======== RECORDED DATA
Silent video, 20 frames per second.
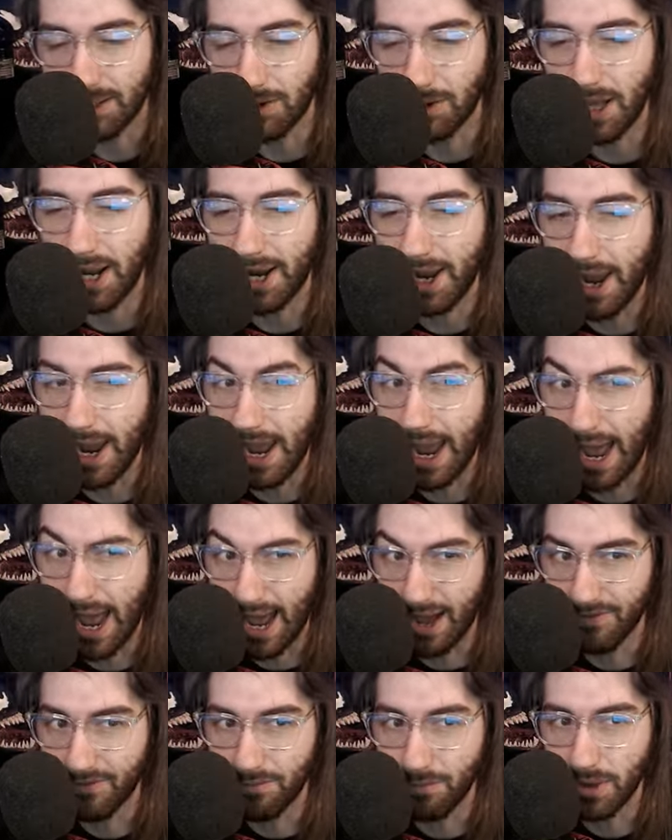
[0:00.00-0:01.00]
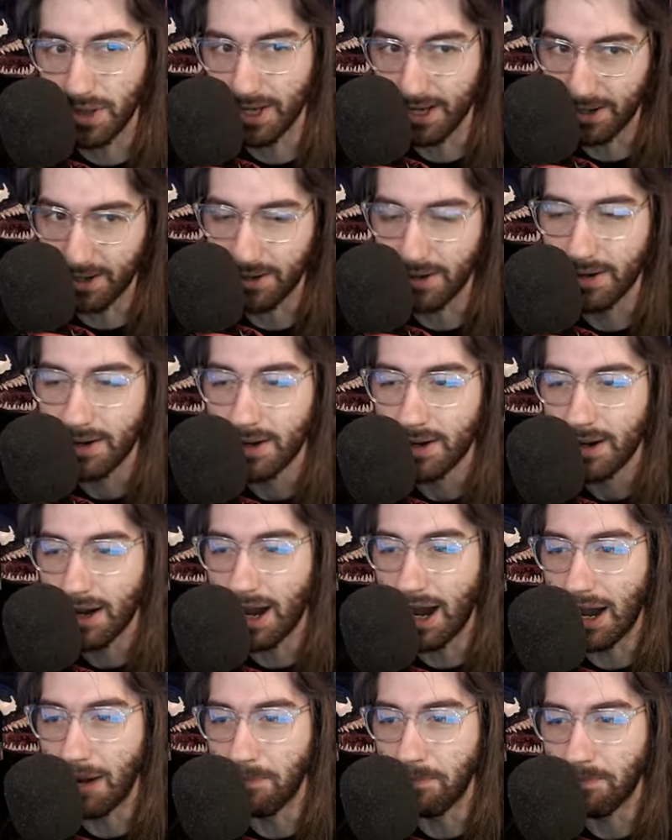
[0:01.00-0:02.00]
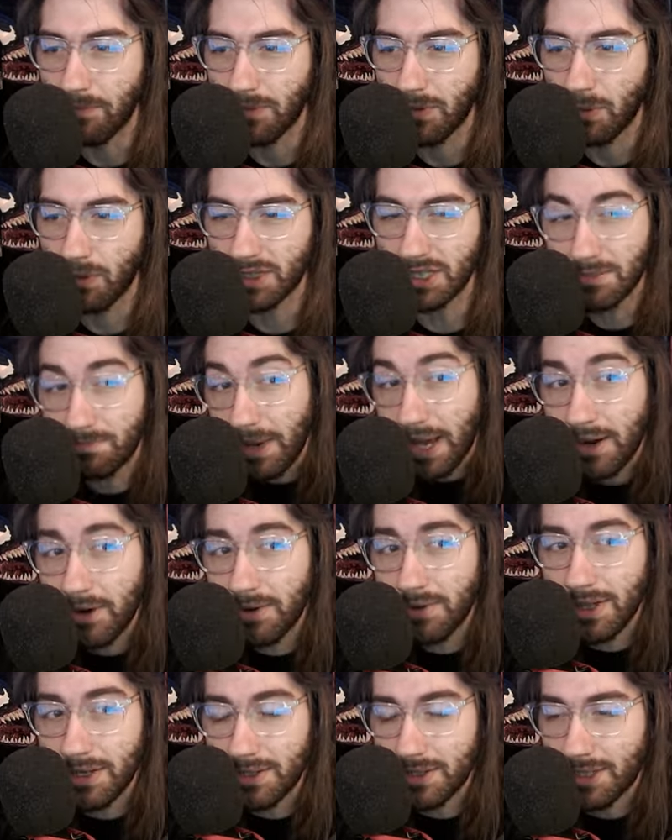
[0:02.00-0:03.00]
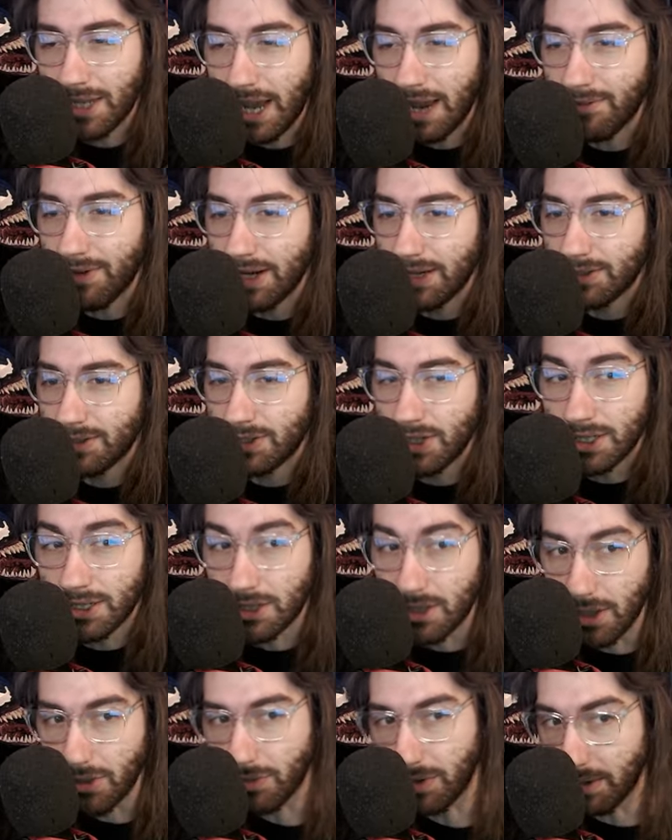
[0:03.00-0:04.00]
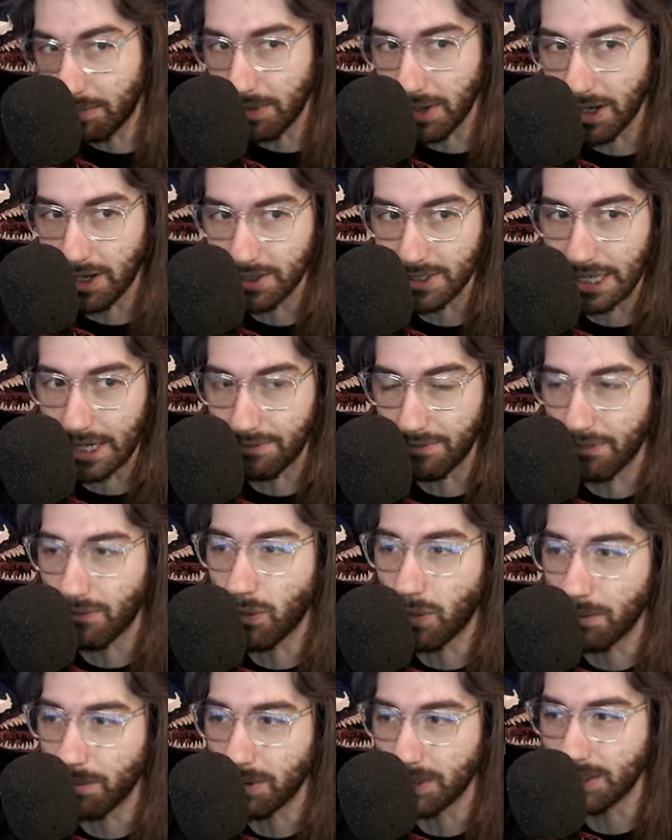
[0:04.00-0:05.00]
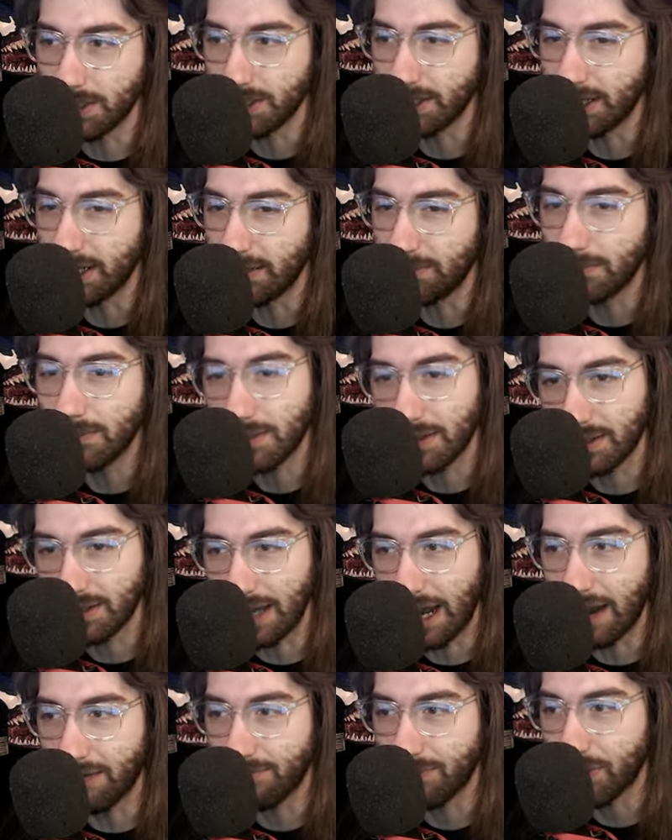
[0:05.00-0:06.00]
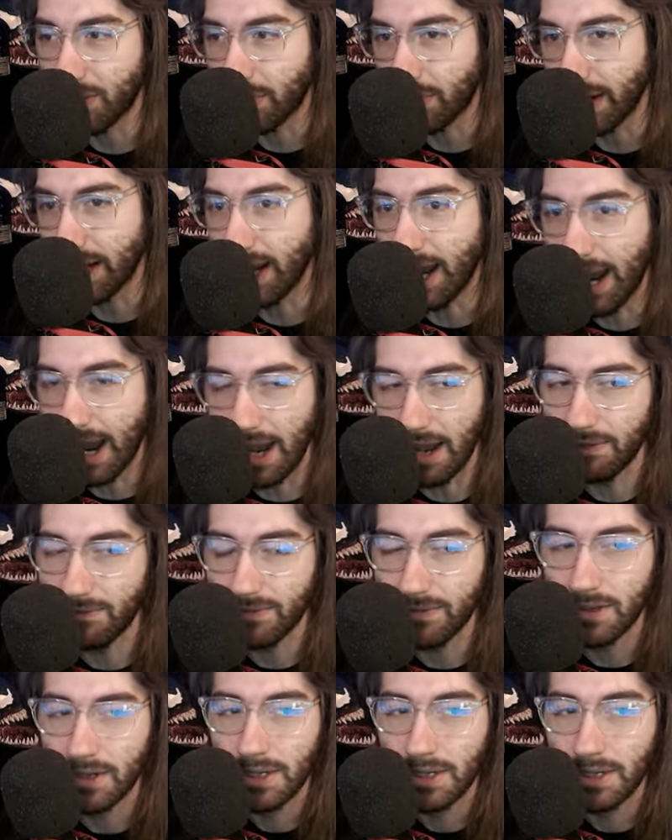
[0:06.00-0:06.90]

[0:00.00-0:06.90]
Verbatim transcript: They're like a half player, um, which is better than just having just the three players out of a four person team to have three and a half.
================
__EXERCISE BRIEF__: Your copy of the entries above must be exact and must not include pictures.

__YOUR SOLUTION__:
Silent video, 20 frames per second.
[0:00.00-0:01.00]
[0:01.00-0:02.00]
[0:02.00-0:03.00]
[0:03.00-0:04.00]
[0:04.00-0:05.00]
[0:05.00-0:06.00]
[0:06.00-0:06.90]

[0:00.00-0:06.90]
Verbatim transcript: They're like a half player, um, which is better than just having just the three players out of a four person team to have three and a half.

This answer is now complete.